_PROMPT_
Each entry is to be reproduced verbatim, and images are to be omitted.

_DATA SECTION_
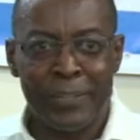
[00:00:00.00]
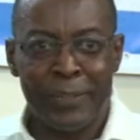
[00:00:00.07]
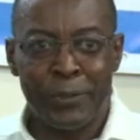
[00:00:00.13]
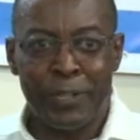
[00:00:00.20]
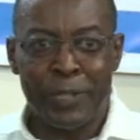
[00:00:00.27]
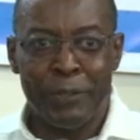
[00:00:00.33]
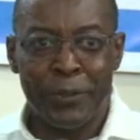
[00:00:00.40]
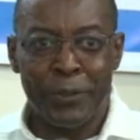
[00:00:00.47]
You
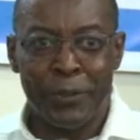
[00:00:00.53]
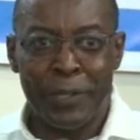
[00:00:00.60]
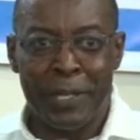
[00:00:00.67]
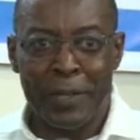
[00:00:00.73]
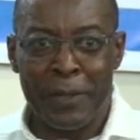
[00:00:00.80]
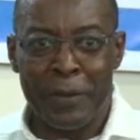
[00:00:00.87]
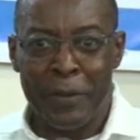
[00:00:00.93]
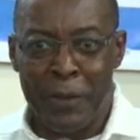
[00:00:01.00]
see, because
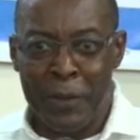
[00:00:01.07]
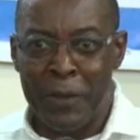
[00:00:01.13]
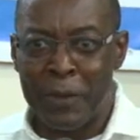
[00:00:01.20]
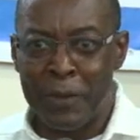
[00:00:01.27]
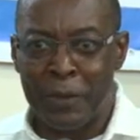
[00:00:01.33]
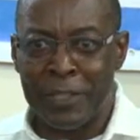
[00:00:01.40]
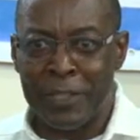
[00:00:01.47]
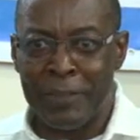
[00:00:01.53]

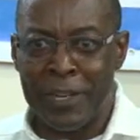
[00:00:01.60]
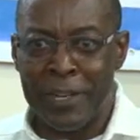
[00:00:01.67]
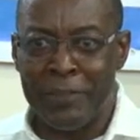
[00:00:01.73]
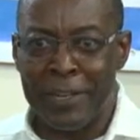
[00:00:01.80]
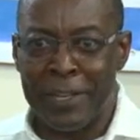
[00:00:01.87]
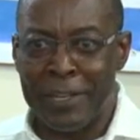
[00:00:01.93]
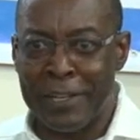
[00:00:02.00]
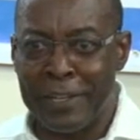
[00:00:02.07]
it was a very,
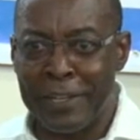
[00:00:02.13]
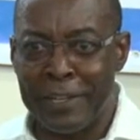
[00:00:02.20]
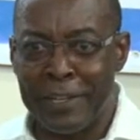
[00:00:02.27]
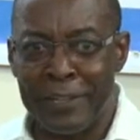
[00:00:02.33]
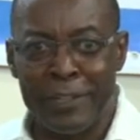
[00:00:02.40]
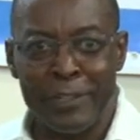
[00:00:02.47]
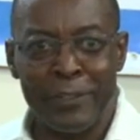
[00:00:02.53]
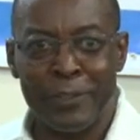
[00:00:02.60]

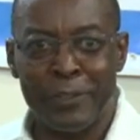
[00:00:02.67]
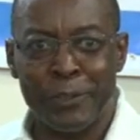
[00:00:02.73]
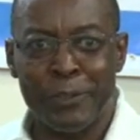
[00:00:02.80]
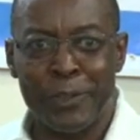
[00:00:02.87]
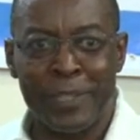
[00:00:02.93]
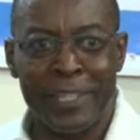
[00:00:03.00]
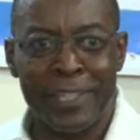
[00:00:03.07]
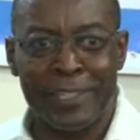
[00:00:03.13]
very, you know,
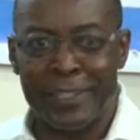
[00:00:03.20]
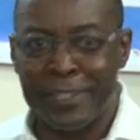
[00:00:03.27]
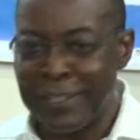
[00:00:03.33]
small things.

_ANSWER TO THIS PROBLEM_
[00:00:00.00]
[00:00:00.07]
[00:00:00.13]
[00:00:00.20]
[00:00:00.27]
[00:00:00.33]
[00:00:00.40]
[00:00:00.47]
You
[00:00:00.53]
[00:00:00.60]
[00:00:00.67]
[00:00:00.73]
[00:00:00.80]
[00:00:00.87]
[00:00:00.93]
[00:00:01.00]
see, because
[00:00:01.07]
[00:00:01.13]
[00:00:01.20]
[00:00:01.27]
[00:00:01.33]
[00:00:01.40]
[00:00:01.47]
[00:00:01.53]

[00:00:01.60]
[00:00:01.67]
[00:00:01.73]
[00:00:01.80]
[00:00:01.87]
[00:00:01.93]
[00:00:02.00]
[00:00:02.07]
it was a very,
[00:00:02.13]
[00:00:02.20]
[00:00:02.27]
[00:00:02.33]
[00:00:02.40]
[00:00:02.47]
[00:00:02.53]
[00:00:02.60]

[00:00:02.67]
[00:00:02.73]
[00:00:02.80]
[00:00:02.87]
[00:00:02.93]
[00:00:03.00]
[00:00:03.07]
[00:00:03.13]
very, you know,
[00:00:03.20]
[00:00:03.27]
[00:00:03.33]
small things.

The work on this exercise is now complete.